Giovani
25 novembre, 2025La prima disegnata a mano sull'auto, la seconda fatta con dei ramoscelli e la terza con dei sassi di fronte al pianerottolo dell’appartamento dove vive con la famiglia
Trovarsi tre svastiche fuori casa, sembrerebbe, per la propria attività politica. Non è una storia che arriva dalla Germania degli anni Trenta, ma da Latina, nel 2025. A subire il gesto Stefano Vanzini, segretario 28enne dei Giovani democratici del capoluogo di provincia, che ha denunciato sui social il ritrovamento di tre svastiche tra fine ottobre e l’8 novembre: la prima disegnata a mano sulla propria macchina, la seconda fatta con dei ramoscelli, la terza con dei sassi di fronte al pianerottolo dell’appartamento dove vive con la sua famiglia. Vanzini ha ricevuto la solidarietà di alcuni parlamentari del Partito democratico.

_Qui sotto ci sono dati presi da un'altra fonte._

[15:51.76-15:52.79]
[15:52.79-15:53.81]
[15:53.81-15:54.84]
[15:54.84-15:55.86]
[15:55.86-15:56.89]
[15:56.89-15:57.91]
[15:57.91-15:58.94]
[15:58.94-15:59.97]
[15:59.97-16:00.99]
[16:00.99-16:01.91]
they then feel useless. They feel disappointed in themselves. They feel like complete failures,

Come si è sentito trovando le svastiche fuori casa?
“Davanti alla prima ho riso. Era una svastica sulla macchina, fatta con il dito. La mia macchina è sempre sporca e ho pensato: la solita cretinata. Magari poteva essere stato un amico di destra che ha visto la targa, ha riconosciuto il posto. La seconda invece era fatta con dei ramoscelli. Qualcuno si è chinato, li ha raccolti, li ha sistemati. Non era più un gesto al volo. Ma non me ne sono fatto un cruccio. Davanti alla terza ho iniziato a prendere la situazione più sul serio: era sul pianerottolo. Davanti alla porta dell’undicesimo piano. A venti centimetri da casa. Lì capisci che non è più solo una bravata. Qualcuno è salito, ti ha cercato, ha aspettato il suo buio, si è preso la sua vigliaccheria e l’ha lasciata lì. Non è che ti cambia l’umore. Ti cambia la misura delle cose. Non è più un episodio. È un messaggio”.

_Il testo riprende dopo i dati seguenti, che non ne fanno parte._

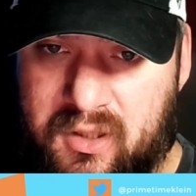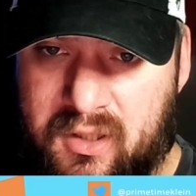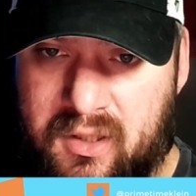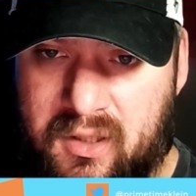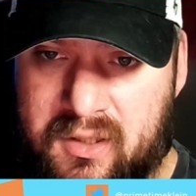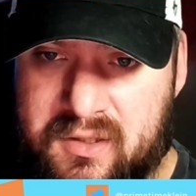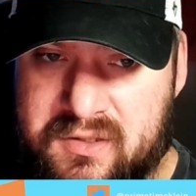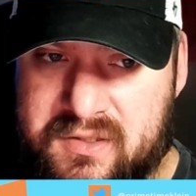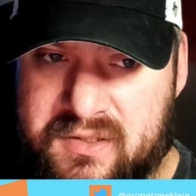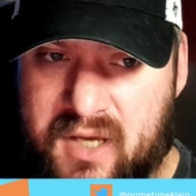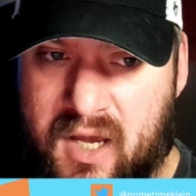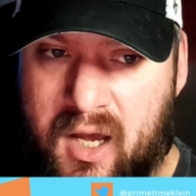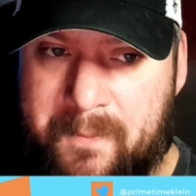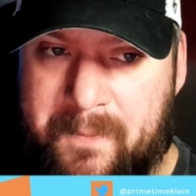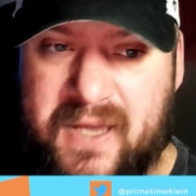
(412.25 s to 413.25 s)
It is
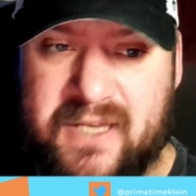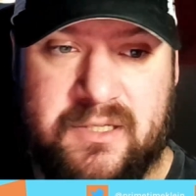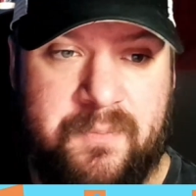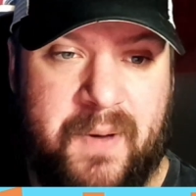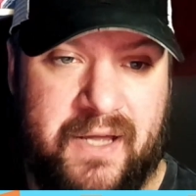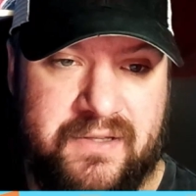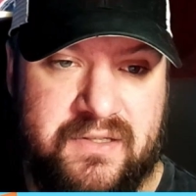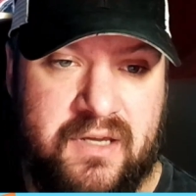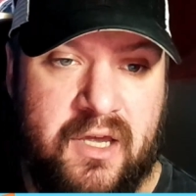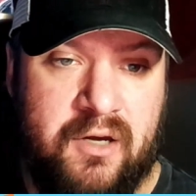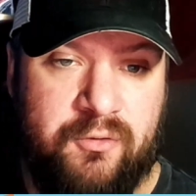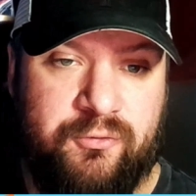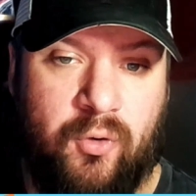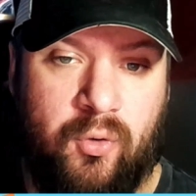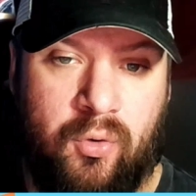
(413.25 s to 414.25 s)
best bets
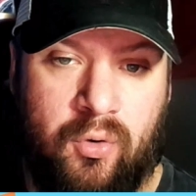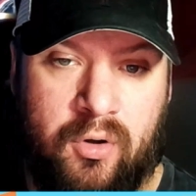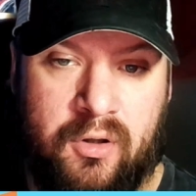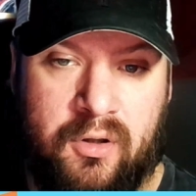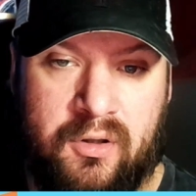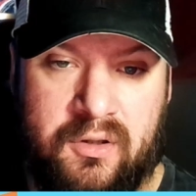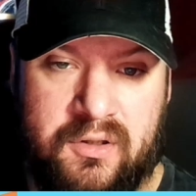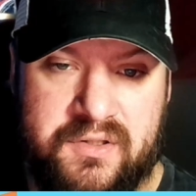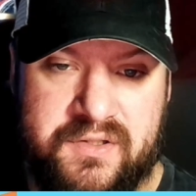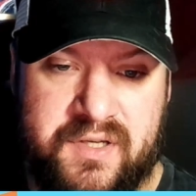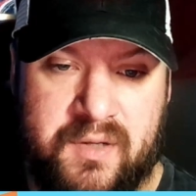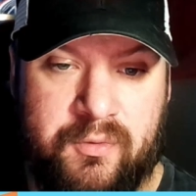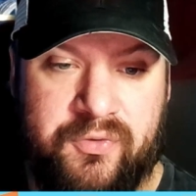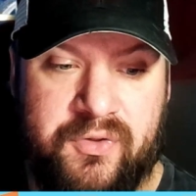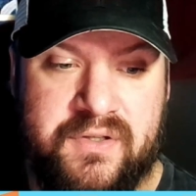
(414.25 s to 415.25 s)
for
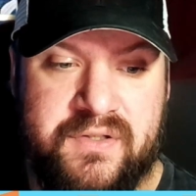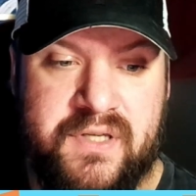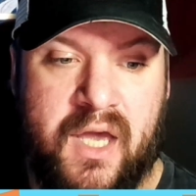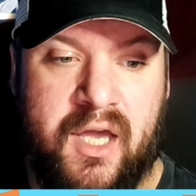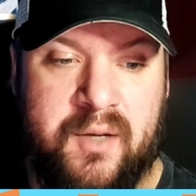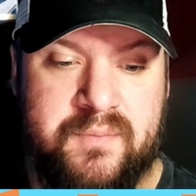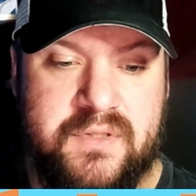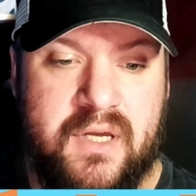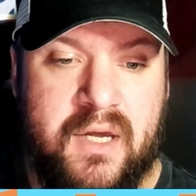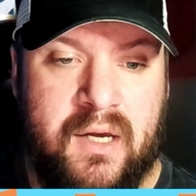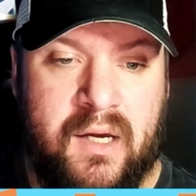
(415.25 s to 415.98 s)
some of these games.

Non deve essere una situazione facile per lei e la sua famiglia.
“Mia madre ha raddoppiato le telefonate. Mattina, pomeriggio, sera. Come se la sua voce potesse fare da guardia per chi si avvicina alla porta. La sua, e quella di mio fratello, è la paura normale, pulita, di chi ti vuole bene. Io cerco sempre di non trascinarli dentro guerre che non hanno scelto”.
Le forze dell’ordine si sono interessate a questa vicenda?
“Sono state loro a cercarmi. Mi hanno ascoltato. Sembra poco, ma è tantissimo. Ho avuto la sensazione che fossero più preoccupati loro di me. Domande, appunti, attenzione. Quando qualcuno prende sul serio quello che ti è successo, il pavimento sotto i piedi torna a essere solido”.
Il contesto di Latina non deve essere semplice.
“Prima di questo si erano già verificati in passato episodi simili, ma non solo qui. Roma, Milano, Firenze: è un catalogo, purtroppo. Ogni tanto questi simboli riemergono, come muffa dove c’è umidità. Latina è una città complicata, lo sappiamo. Qui c’è una cosa in più: la normalizzazione. La svastica, il saluto romano, i simboli dell’estrema destra sono trattati spesso come folklore, colore locale. Ma non è così. Non è folklore, non è coreografia. E soprattutto non è il volto vero della città. Latina è altro, è meglio, è più larga di questo”.
Questo evento influenzerà il suo modo di approcciarsi all’attività politica?
“No. Se ti fermi davanti a questi gesti, hai già perso”.